San Pablo, en este himno de la Carta a los Filipenses, teniendo presente la divinidad de Cristo, centra su atención en la muerte de cruz como ejemplo supremo de humildad y obediencia. Él sí que es el hijo obediente al Padre eterno. Él es el que es: «sí, sí» a su voluntad, sin vacilar, sin reservarse nada. Su alimento es hacer la voluntad del Padre; su trabajo, hacer el trabajo del Padre, su identidad, era la del Padre (“El Padre y yo somos uno”), y ver al hijo, es ver al Padre (“El que me ve a mí, ve al Padre”). Jesús nos enseña a ser hijos verdaderos de Dios.
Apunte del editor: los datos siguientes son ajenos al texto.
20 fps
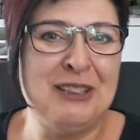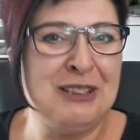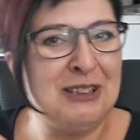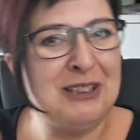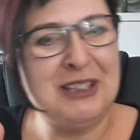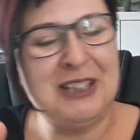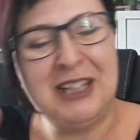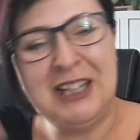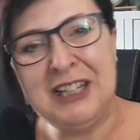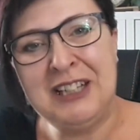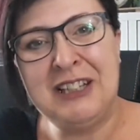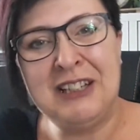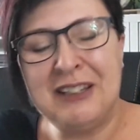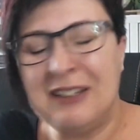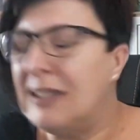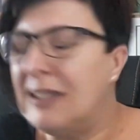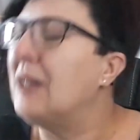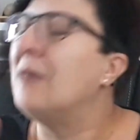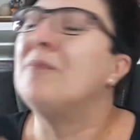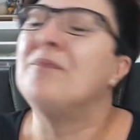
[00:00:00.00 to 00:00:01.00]
in ein
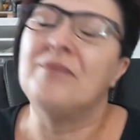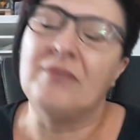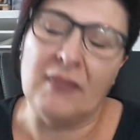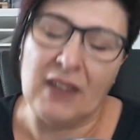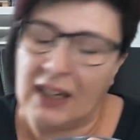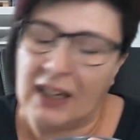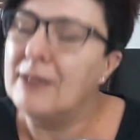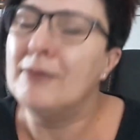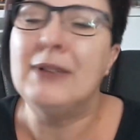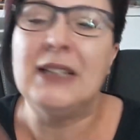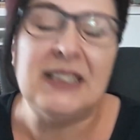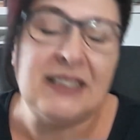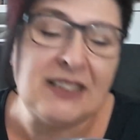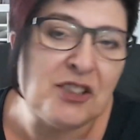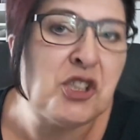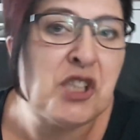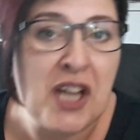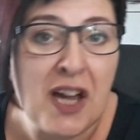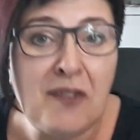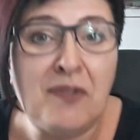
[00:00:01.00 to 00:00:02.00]
Edi in
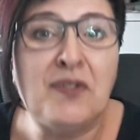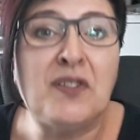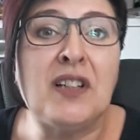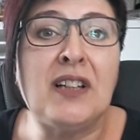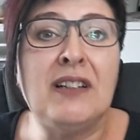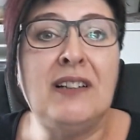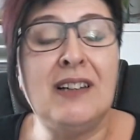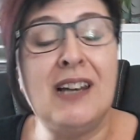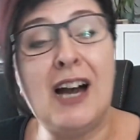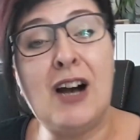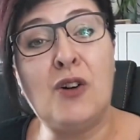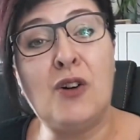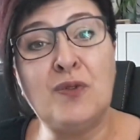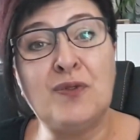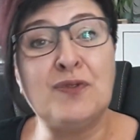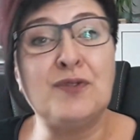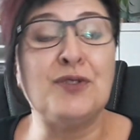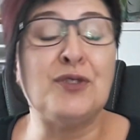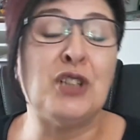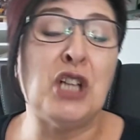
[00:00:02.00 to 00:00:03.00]
Geschäft
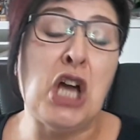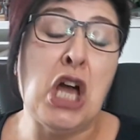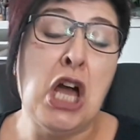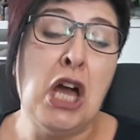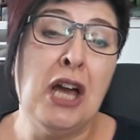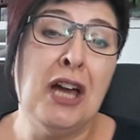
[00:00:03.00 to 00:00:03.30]
laufen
Este himno tiene un trasfondo que contrasta con el primer hombre, Adán; ya que, Adán siendo hombre ambicionó ser como Dios (Gn 3, 5). Por el contrario, Jesucristo, siendo Dios, «se anonadó a sí mismo»; es decir, tomó la condición de siervo, no que perdiera su divinidad, sino que permaneciendo inmutable su naturaleza en la que, existiendo en condición divina, es igual al Padre, asumió la naturaleza nuestra mudable, en la cual nació de la Virgen.

La obediencia de Cristo hasta la Cruz repara la desobediencia del primer hombre, y la desobediencia tuya y la mía, del género humano, después de la caída original.

Comenta un Padre de la Iglesia del siglo III, Orígenes, que «El Hijo unigénito de Dios, Palabra y Sabiduría del Padre, que estaba junto a Dios en la gloria que había antes de la existencia del mundo, se humilló y, tomando la forma de esclavo, se hizo obediente hasta la muerte, con el fin de enseñar la obediencia a quienes sólo con ella podían alcanzar la salvación» (De principiis 3,5,6).

Dicho esto, podemos adentrarnos mejor en el entendimiento de la parábola del Evangelio de este domingo. La parábola de los dos hijos sólo viene recogida en san Mateo y subraya la necesidad de la conversión: Israel es como el hijo que dijo «sí» a Dios pero luego no creyó y no dio frutos, como los fariseos que «dicen pero no hacen».

En cambio, los pecadores dicen «no» a las obras de la Ley con su conducta, pero se convierten ante los signos de Dios, cumplen la voluntad del Padre y entran en el Reino de Dios.

El Señor señala tres momentos en el camino que lleva a la fe: ver, arrepentirse y creer. En el fondo, hoy la Palabra nos da esperanza para el arrepentimiento. Todos estuvimos en desobediencia, fuimos hijos de la ira, nos portamos mal, pero «si el malvado se aparta del mal que ha cometido y practica el derecho y la justicia, conservará su vida» (Ez 18, 27). La obediencia del Hijo nos ha salvado. Como dice el autor de la Carta a los hebreos: «Aprendió por los padecimientos la obediencia. Y llegado a la perfección, se ha hecho causa de salvación eterna para todos los que le obedecen...» (Heb 5, 8-9). La obediencia de Jesús fue tan grata al Padre que con su muerte hizo que fuera vencida la muerte y es fuente de salvación eterna para nosotros.

Llegar a tener los mismos sentimientos de Cristo Jesús, es llegar a identificarnos con su voluntad obediente al la voluntad del Padre. Amén.